WHAT THE TASK ASKS.
The answer is an exact copy of the lines from the one with "[0:05.36-0:06.43]" to the end of the listing below, pictures left out.

────────────────────────────────────────

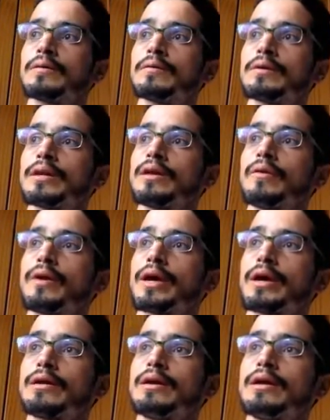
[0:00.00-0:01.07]
In a
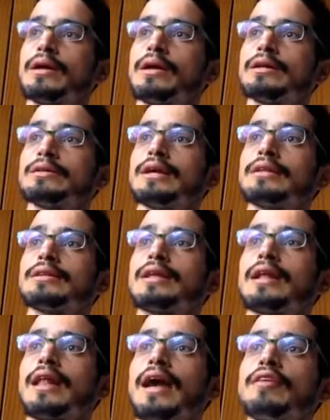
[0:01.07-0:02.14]
way, that the
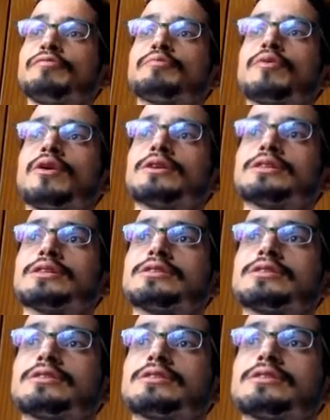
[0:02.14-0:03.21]
life
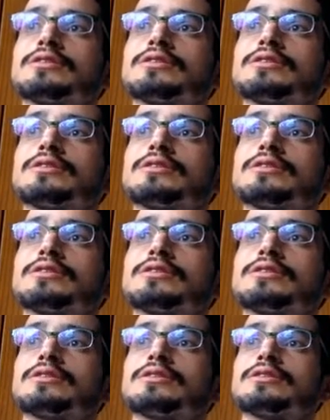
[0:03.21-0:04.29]
process is
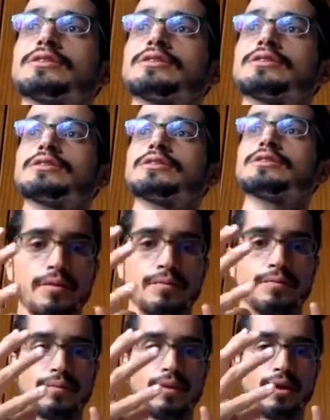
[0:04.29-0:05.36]
like a sphere.
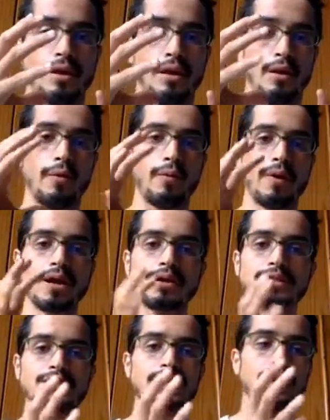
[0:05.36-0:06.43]
Where
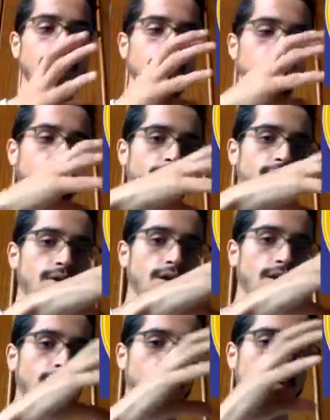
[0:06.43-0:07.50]
is the
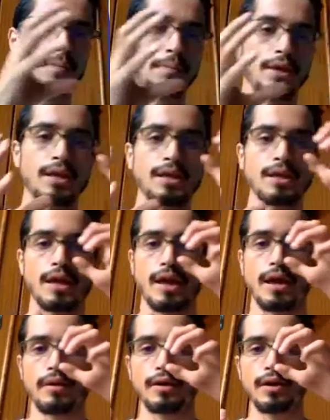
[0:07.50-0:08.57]
beginning
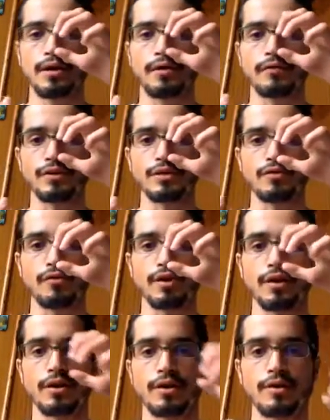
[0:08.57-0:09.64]
area of the
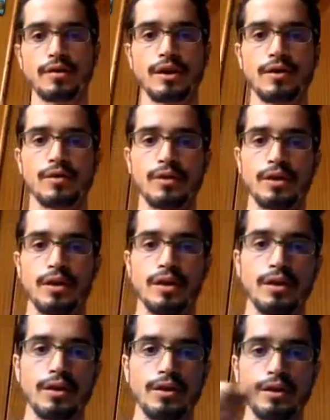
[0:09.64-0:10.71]
sphere? You can look
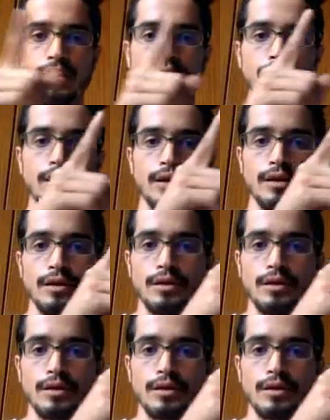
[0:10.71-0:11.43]
here in the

────────────────────────────────────────

TASK OUTPUT.
[0:05.36-0:06.43]
Where
[0:06.43-0:07.50]
is the
[0:07.50-0:08.57]
beginning
[0:08.57-0:09.64]
area of the
[0:09.64-0:10.71]
sphere? You can look
[0:10.71-0:11.43]
here in the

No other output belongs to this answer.